全て返事したのは聖那で、湖南はそれを黙って見ていた。
凝と見つめる裕進の視線が、聖那に向いていたのか湖南に向いていたのか分からない。
アンドロイドの恋を邪魔する存在の動向を観察していたのかもしれなかった。
晴翔が湖南に話し掛けるたびに、晴翔が湖南に微笑むたびに、その視線が鋭くなった気がした。



おはようとホットミルクを手に、何時ものように晴翔が部屋に入ってきた。
何時もならそこで起きようかという気になっていた。
けれども、そうだ今日は街へ行くんだ、そう思い出した途端、起きる気にならなくなった。
以前の朝の調子の悪さが舞い戻ってきたかのようだった。

湖南の不機嫌さを敏感に察知したらしい。
こら起きろ、と湖南の鼻を摘まんで、悪戯っぽく笑った。
指が邪魔で晴翔の手を撥ね退け起き上がると、カップのミルクがチャプンと揺れた。
おっと、危ねえ。

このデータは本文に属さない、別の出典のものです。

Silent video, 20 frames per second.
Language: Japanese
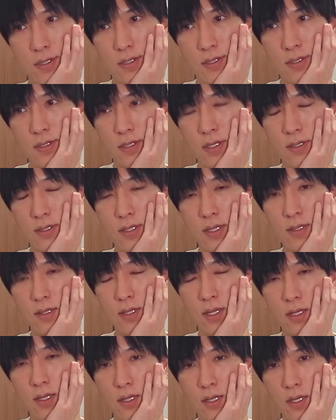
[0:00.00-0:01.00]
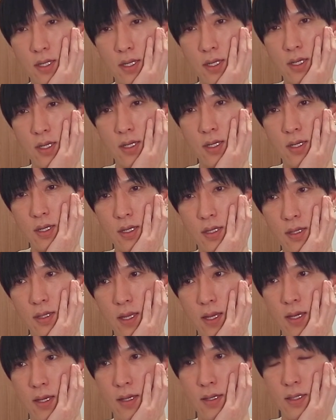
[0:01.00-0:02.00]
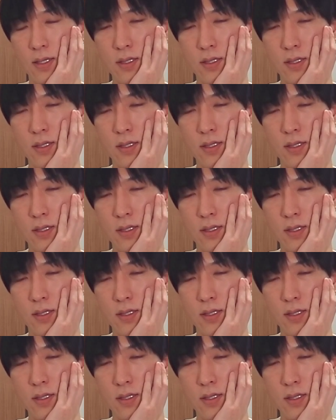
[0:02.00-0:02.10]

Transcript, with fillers: で、全体的にね、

言葉は慌てていたが、落ち着いた動作でカップを両手で持ち直す。
揺れの治まったのを確認し、はい飲んで、とミルクを差し出してきた。

「湖南、何か欲しいものある?」

「何もないよ」

突き返しても無駄なような気がして、渋々カップを受け取った。
欲しいものなんて何一つない。
何も欲しくない。
一口飲むとまだ熱い液体がじんわりと喉を伝い降りていった。